(Stored items)
■ ■ ■ ■ ■
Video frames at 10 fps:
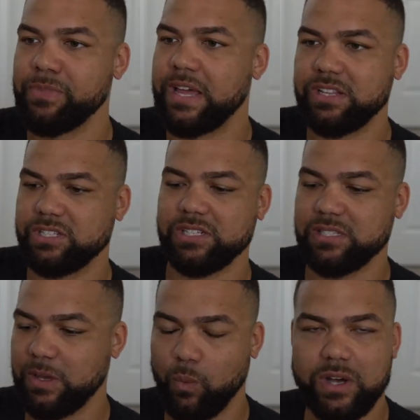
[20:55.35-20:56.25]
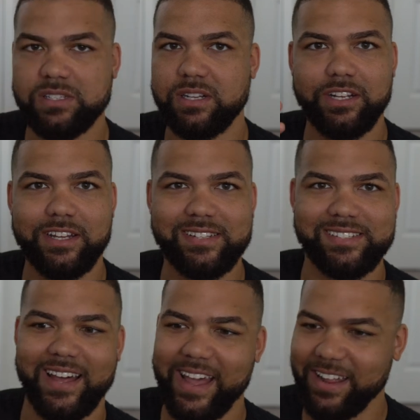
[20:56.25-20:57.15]
It just, it wasn't a good
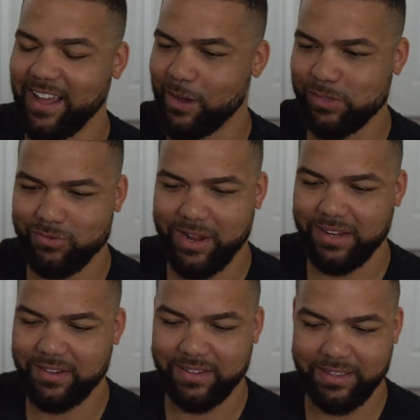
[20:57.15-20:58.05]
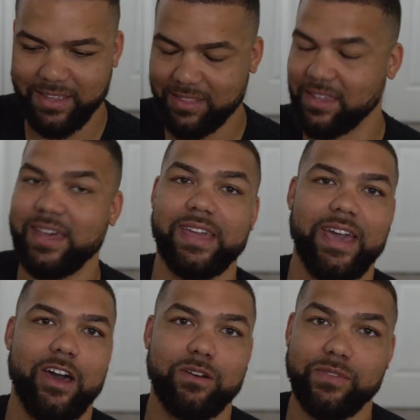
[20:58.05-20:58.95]
sight. I was ready to get the heck
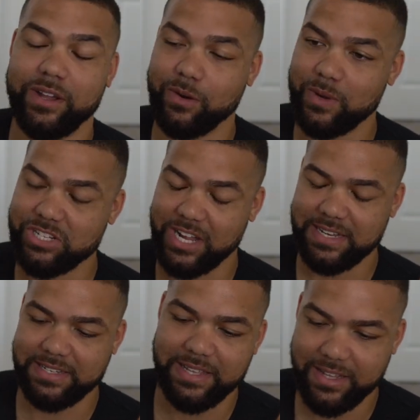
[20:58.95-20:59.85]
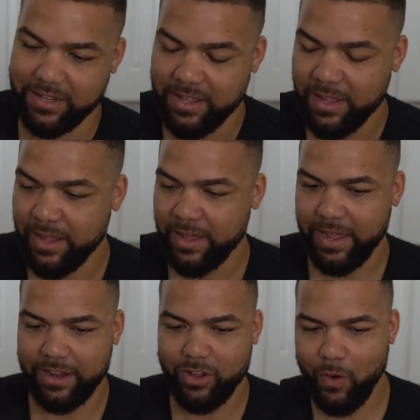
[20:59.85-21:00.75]
out of there, which I did.
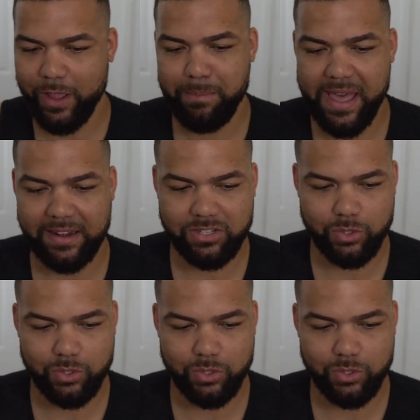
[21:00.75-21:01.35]
And going back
■ ■ ■ ■ ■
» **Exercise details**
Every line above should be transcribed word for word; leave the pictures out.

» **Task answer**
Video frames at 10 fps:
[20:55.35-20:56.25]
[20:56.25-20:57.15]
It just, it wasn't a good
[20:57.15-20:58.05]
[20:58.05-20:58.95]
sight. I was ready to get the heck
[20:58.95-20:59.85]
[20:59.85-21:00.75]
out of there, which I did.
[21:00.75-21:01.35]
And going back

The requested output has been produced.